▶ _Work order_
Report each line below that carries the word "with".

--- The data ---

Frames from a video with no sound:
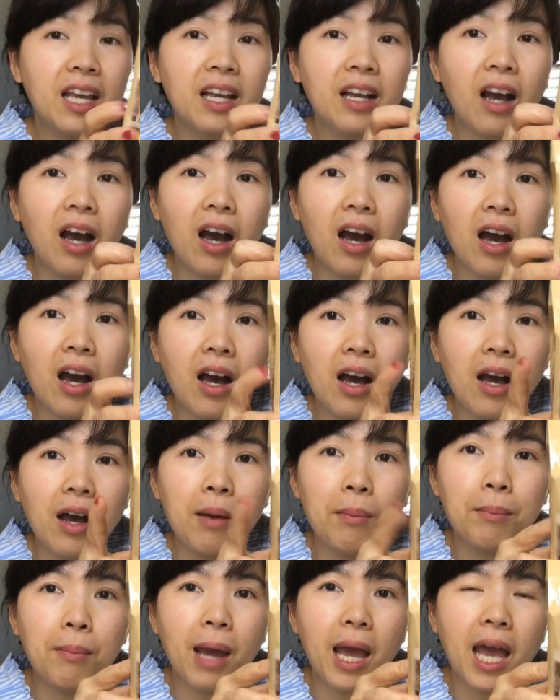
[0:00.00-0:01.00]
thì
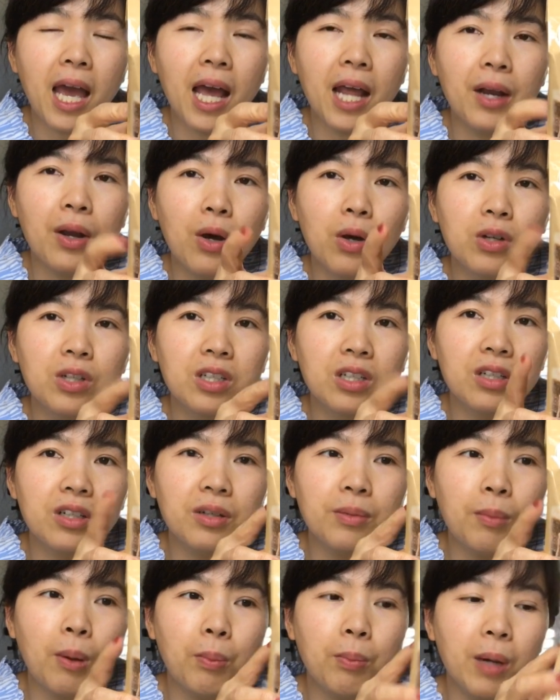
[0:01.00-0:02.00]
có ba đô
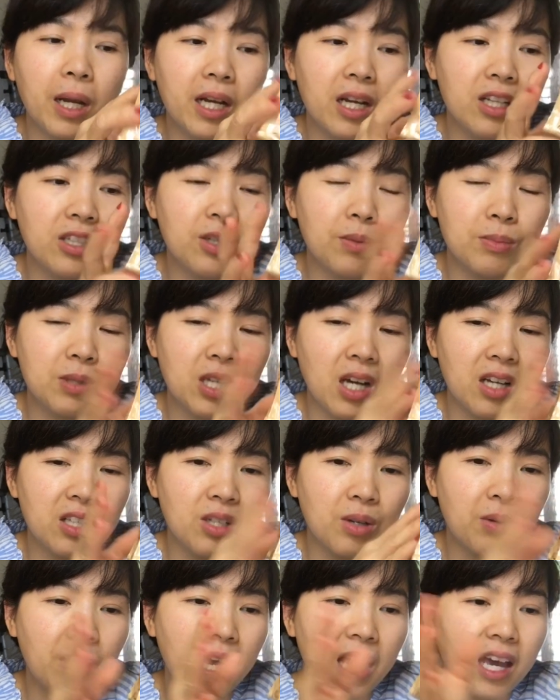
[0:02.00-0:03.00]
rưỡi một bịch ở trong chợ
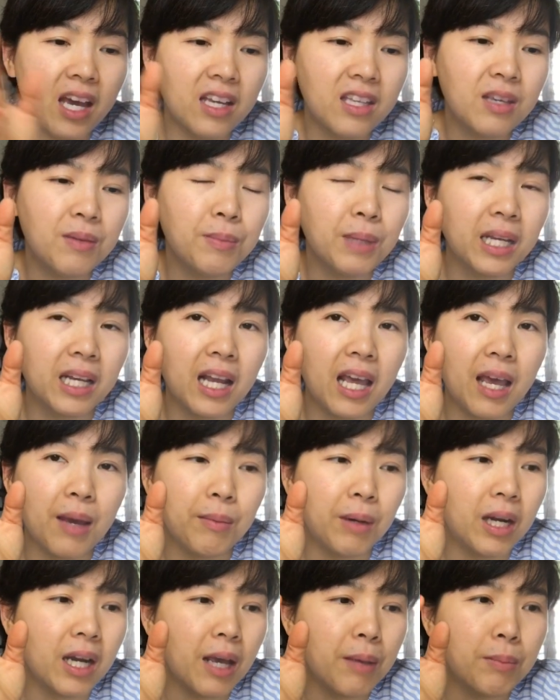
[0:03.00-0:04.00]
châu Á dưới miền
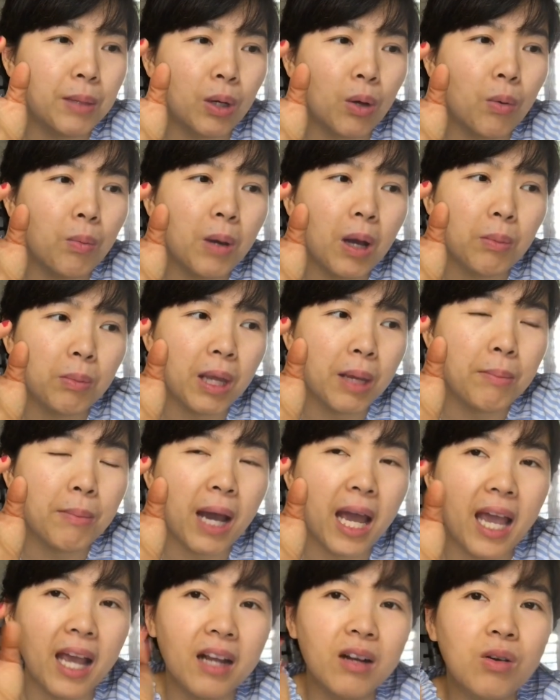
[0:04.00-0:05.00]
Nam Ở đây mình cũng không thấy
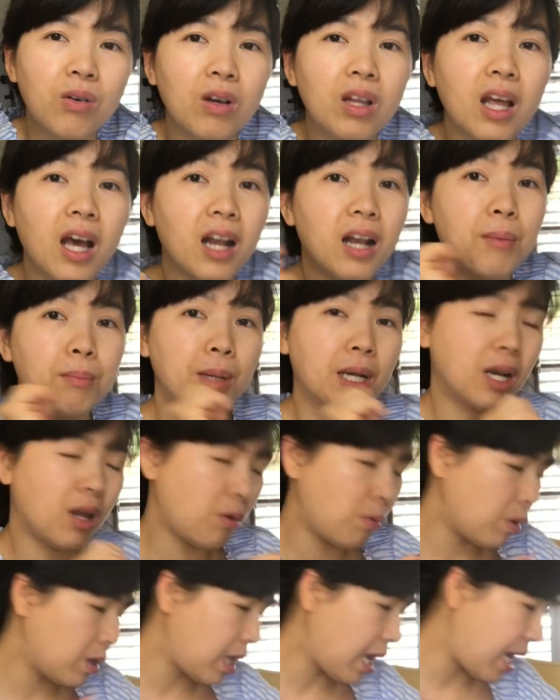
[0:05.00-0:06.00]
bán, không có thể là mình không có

---
--- The data ---

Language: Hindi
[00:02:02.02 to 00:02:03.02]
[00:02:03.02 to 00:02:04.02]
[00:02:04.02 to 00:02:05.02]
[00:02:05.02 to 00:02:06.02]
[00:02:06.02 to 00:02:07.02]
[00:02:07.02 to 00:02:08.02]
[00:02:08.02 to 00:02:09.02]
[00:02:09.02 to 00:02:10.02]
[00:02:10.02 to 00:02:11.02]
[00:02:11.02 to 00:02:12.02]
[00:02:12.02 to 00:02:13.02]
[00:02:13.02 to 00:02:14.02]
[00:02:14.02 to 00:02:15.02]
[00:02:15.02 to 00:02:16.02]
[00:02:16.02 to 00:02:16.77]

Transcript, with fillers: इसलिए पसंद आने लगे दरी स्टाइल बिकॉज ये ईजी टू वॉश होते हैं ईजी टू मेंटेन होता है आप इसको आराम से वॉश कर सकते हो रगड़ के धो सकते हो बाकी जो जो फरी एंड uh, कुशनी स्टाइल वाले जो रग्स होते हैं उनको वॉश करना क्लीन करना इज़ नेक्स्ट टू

---

▶ _Result_
Frames from a video with no sound:
Transcript, with fillers: इसलिए पसंद आने लगे दरी स्टाइल बिकॉज ये ईजी टू वॉश होते हैं ईजी टू मेंटेन होता है आप इसको आराम से वॉश कर सकते हो रगड़ के धो सकते हो बाकी जो जो फरी एंड uh, कुशनी स्टाइल वाले जो रग्स होते हैं उनको वॉश करना क्लीन करना इज़ नेक्स्ट टू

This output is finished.